На уроках религии я повторял молитву, но, утомленный ее монотонностью, невольно перескакивал с положенных сегодня на те, что читаются в другие дни, без злого умысла. Несмотря на это, меня отчислили, и сегодня, много лет спустя, считаю правильной позицию ксендза, мужчины такого худого, что, если его увидеть не в сутане, а в костюме, он покажется голым. Вскоре мне предстояло лучше узнать сложную природу литургических текстов, и приписываемое мне сегодня авторство поправки «[наш], а также всех тех, кто не разделяет веры в отцовство, выводя свое происхождение из других источников» доказывает только абсолютное непонимание существа моего достижения. Что ни коим образом не изменяет того факта, что экуменическая комиссия уже который год подряд работает над новым переводом Библии, ибо то увечное Писание, которое мы имеем на сегодняшний день, никогда не будет достаточно священным.

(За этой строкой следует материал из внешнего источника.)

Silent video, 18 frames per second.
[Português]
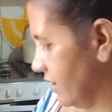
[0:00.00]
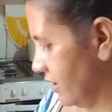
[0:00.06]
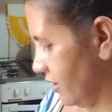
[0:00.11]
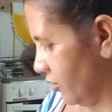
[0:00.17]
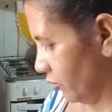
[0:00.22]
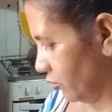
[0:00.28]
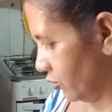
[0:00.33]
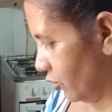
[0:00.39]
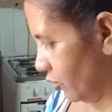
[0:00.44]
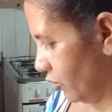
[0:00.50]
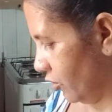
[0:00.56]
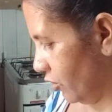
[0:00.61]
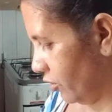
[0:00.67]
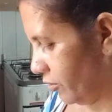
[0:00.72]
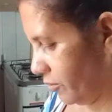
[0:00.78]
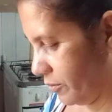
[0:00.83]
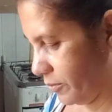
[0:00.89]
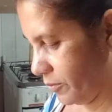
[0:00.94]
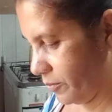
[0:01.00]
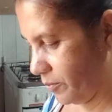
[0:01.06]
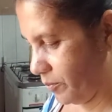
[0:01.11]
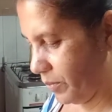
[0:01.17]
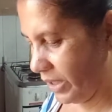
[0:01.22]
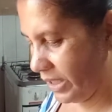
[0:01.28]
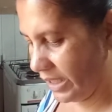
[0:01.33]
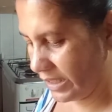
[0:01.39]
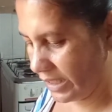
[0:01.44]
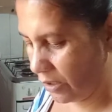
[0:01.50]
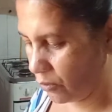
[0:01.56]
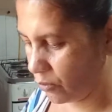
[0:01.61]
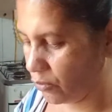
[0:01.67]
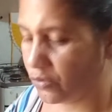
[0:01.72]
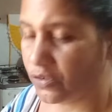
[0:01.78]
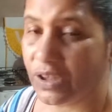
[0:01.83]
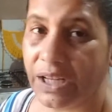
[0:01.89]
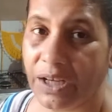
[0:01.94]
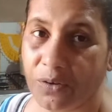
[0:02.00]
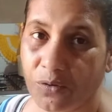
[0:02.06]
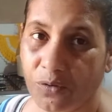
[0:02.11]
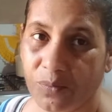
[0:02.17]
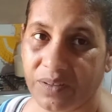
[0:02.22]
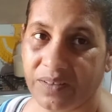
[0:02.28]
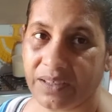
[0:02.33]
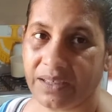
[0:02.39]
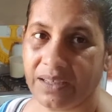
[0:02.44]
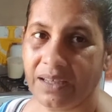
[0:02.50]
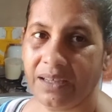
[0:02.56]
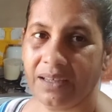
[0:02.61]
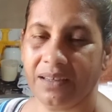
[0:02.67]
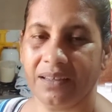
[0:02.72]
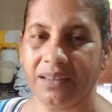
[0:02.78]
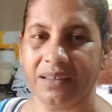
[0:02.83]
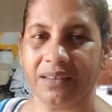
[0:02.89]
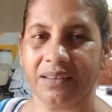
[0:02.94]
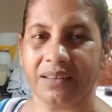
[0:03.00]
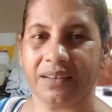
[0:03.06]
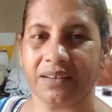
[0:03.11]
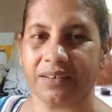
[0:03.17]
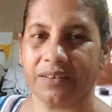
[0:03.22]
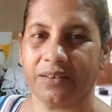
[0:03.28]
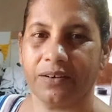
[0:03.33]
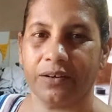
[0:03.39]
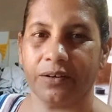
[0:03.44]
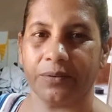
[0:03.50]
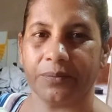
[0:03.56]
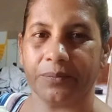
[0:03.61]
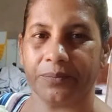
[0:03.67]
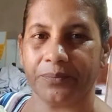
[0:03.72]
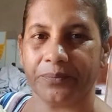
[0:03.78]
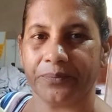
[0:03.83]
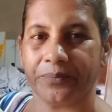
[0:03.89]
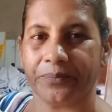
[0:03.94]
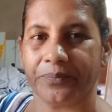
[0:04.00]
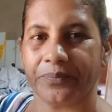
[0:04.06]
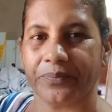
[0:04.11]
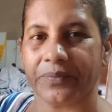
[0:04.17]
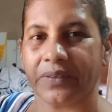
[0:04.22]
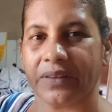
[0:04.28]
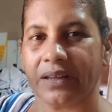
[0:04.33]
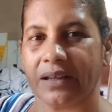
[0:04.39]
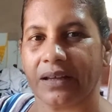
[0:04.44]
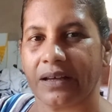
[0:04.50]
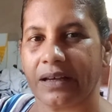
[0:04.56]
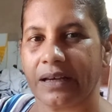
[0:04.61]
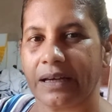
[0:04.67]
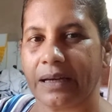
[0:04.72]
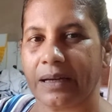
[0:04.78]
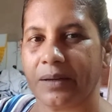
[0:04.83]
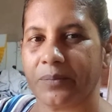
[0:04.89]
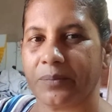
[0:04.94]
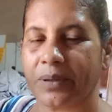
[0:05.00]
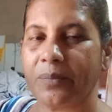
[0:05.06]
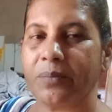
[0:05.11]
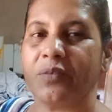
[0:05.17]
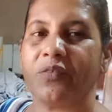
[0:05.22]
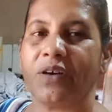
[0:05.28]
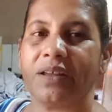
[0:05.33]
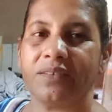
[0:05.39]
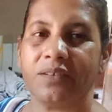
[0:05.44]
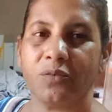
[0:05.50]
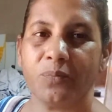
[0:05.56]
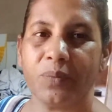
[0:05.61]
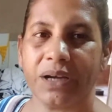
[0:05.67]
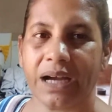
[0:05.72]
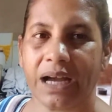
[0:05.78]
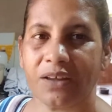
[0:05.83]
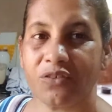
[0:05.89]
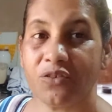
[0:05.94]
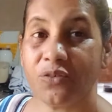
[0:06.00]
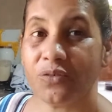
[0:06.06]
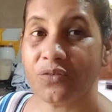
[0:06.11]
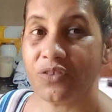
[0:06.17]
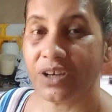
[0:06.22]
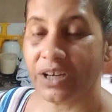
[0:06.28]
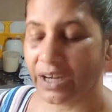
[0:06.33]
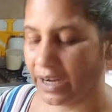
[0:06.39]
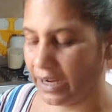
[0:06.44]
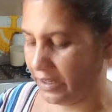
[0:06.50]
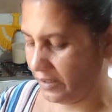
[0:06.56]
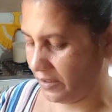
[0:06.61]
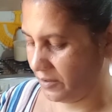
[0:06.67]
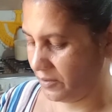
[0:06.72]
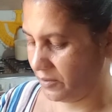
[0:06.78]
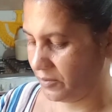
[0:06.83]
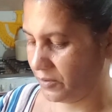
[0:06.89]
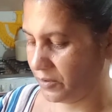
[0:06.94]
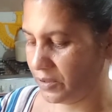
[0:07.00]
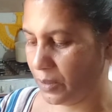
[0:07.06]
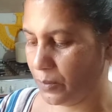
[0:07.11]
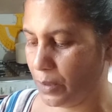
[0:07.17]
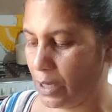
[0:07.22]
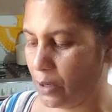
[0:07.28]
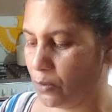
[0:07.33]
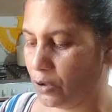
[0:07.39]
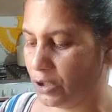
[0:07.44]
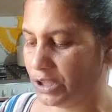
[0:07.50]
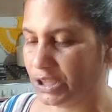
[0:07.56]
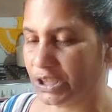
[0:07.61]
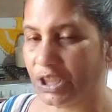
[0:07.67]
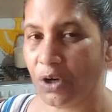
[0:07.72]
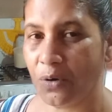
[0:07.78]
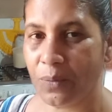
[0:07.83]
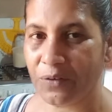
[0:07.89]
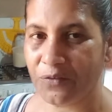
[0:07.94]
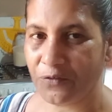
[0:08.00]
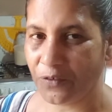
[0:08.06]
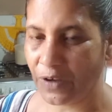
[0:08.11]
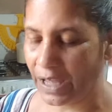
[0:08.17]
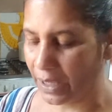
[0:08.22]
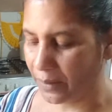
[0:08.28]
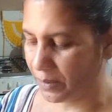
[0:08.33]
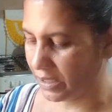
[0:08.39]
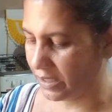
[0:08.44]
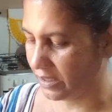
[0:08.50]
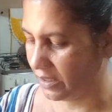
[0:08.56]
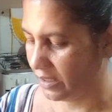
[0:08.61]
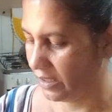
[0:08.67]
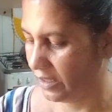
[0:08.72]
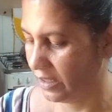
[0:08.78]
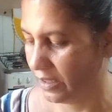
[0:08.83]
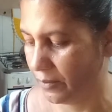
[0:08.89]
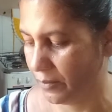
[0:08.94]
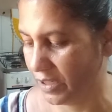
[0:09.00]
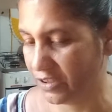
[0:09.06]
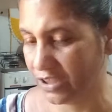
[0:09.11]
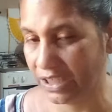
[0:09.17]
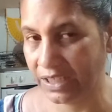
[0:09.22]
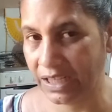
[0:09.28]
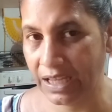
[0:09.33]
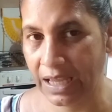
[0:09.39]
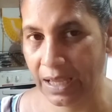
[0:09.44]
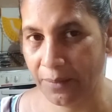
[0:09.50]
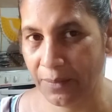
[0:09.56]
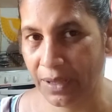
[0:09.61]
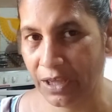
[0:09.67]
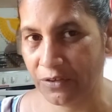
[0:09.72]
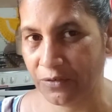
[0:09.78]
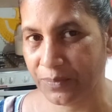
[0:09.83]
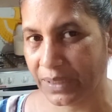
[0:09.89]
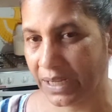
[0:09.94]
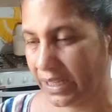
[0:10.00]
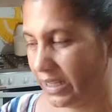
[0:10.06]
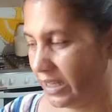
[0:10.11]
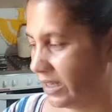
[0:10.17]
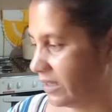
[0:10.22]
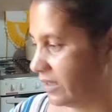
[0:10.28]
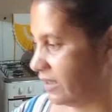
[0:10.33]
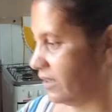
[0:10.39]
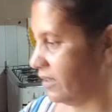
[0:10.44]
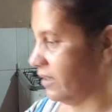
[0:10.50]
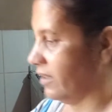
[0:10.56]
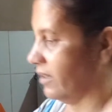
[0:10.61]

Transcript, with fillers: Eu tô picando alguns legumes aqui, ó, para me fazer um picadinho de carne. O Samuel hoje deu uma febre, mas já dei remédio para ele,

Тогда я жил на станции, вдали от дома, деля холодильник и ванную на чердаке (и то и другое довольно холодное) с другим жильцом, занимающим комнату за стеной. Днем его никогда не было, по ночам он слушал «Радио Люксембург». До моих ушей долетали песни с простой аранжировкой и текстами, которые я не мог расслышать, потому что волна все время уходила. Иногда к припеву подключался немецкий голос с соседней станции, зычный, как будто объявлял воздушную тревогу. Укачанный уплывающей частотой, голодный и жаждущий содержательной информации, я засыпал.
В семидесятые годы основным материалом, с которым мы работали, был пенопласт, используемый на строительстве как термоизолятор. Мы вырезали в нем контуры и девизы с помощью разогретой проволочки, смонтированной на конце столешницы. Я умел безошибочно по памяти, точно лорд Керзон, вырезать Татры, линии рек, Залив и Вислинскую косу. Были две школы: одна оставляла отверстие в месте расположения уха, а вторая — наоборот — формировала ушную раковину выпукло. Под нашим нажимом пенопласт пищал, как маленький зверек. Отходы мы выбрасывали на помойку, откуда они быстро исчезали, подбираемые, как правило, цыганами, осевшими под городом и строящими сараи из чего-попало.
Зимой реку затянул лед, и мы поехали кататься на коньках недалеко от их стоянки. Морозы стояли трескучие, и стены, кое-как сбитые из фанеры, покрывались белым налетом. Неожиданно на одной из них нашим взорам открылась надпись, оттаявшая по шаблону, хоть и кривая и едва различимая. Мы читали собственный девиз, уже порядком затасканный, вырезанный в сотнях экземпляров по случаю партийного съезда к осени, в сезон урожая лозунгов. Цыгане утеплили жилище с помощью обрезков из нашей мастерской. «Через тонкие стены пробился жар пропаганды», — пошутил кто-то. Я потом узнал, что в строительстве это явление известно под названием термических мостков. Их следует избегать, а эффективнее пенопласта в этом деле лишь стекловата или асбестовое волокно. Потом тот же самый материал бывает использован на отдыхе в перерывах в работе, так что произошло смешение понятий и сегодня не очень-то известно, что означает термин «пенопластики» — группу декораторов, организаторов отдыха или, может, цыган.